┌──

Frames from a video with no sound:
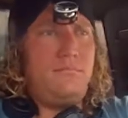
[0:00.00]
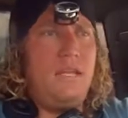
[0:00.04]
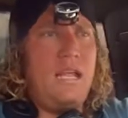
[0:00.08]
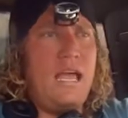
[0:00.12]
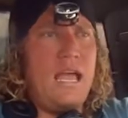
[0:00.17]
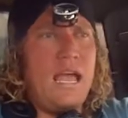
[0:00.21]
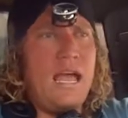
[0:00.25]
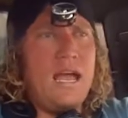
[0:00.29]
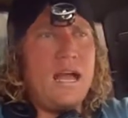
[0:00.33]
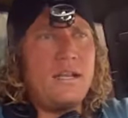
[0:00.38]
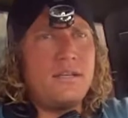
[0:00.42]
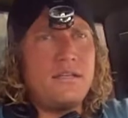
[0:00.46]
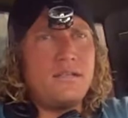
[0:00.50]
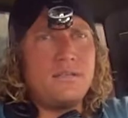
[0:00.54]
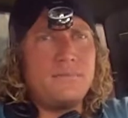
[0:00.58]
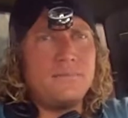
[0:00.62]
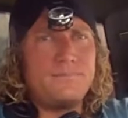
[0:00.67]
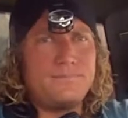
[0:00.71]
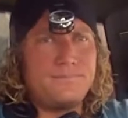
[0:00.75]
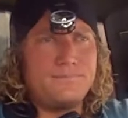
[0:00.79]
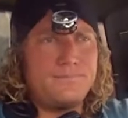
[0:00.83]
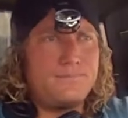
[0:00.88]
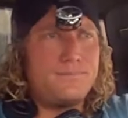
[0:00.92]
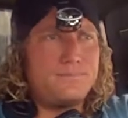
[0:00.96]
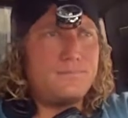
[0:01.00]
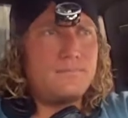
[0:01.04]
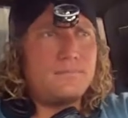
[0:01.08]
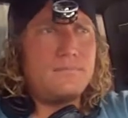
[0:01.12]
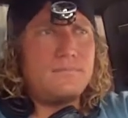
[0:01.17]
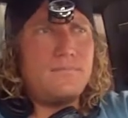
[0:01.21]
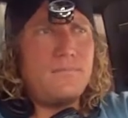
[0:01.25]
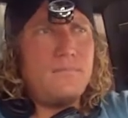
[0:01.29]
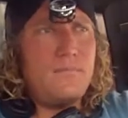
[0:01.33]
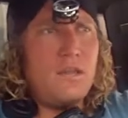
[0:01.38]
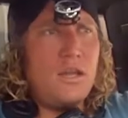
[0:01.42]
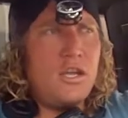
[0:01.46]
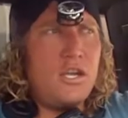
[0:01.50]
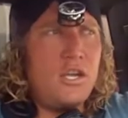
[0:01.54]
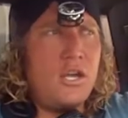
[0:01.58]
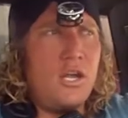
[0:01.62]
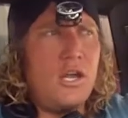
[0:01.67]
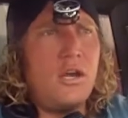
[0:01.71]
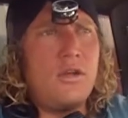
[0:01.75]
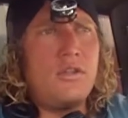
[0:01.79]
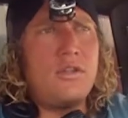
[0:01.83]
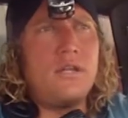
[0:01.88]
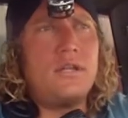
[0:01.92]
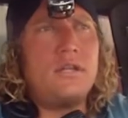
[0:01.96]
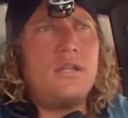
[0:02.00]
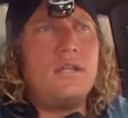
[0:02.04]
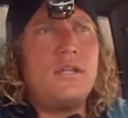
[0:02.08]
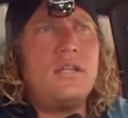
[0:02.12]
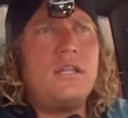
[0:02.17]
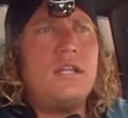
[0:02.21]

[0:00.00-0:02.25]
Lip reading: And, you know, the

└──

**WHAT THE TASK REQUIRES:** The copy you write must hold every record verbatim and none of the pictures.

**REPLY TO THE TASK:**
Frames from a video with no sound:
[0:00.00]
[0:00.04]
[0:00.08]
[0:00.12]
[0:00.17]
[0:00.21]
[0:00.25]
[0:00.29]
[0:00.33]
[0:00.38]
[0:00.42]
[0:00.46]
[0:00.50]
[0:00.54]
[0:00.58]
[0:00.62]
[0:00.67]
[0:00.71]
[0:00.75]
[0:00.79]
[0:00.83]
[0:00.88]
[0:00.92]
[0:00.96]
[0:01.00]
[0:01.04]
[0:01.08]
[0:01.12]
[0:01.17]
[0:01.21]
[0:01.25]
[0:01.29]
[0:01.33]
[0:01.38]
[0:01.42]
[0:01.46]
[0:01.50]
[0:01.54]
[0:01.58]
[0:01.62]
[0:01.67]
[0:01.71]
[0:01.75]
[0:01.79]
[0:01.83]
[0:01.88]
[0:01.92]
[0:01.96]
[0:02.00]
[0:02.04]
[0:02.08]
[0:02.12]
[0:02.17]
[0:02.21]

[0:00.00-0:02.25]
Lip reading: And, you know, the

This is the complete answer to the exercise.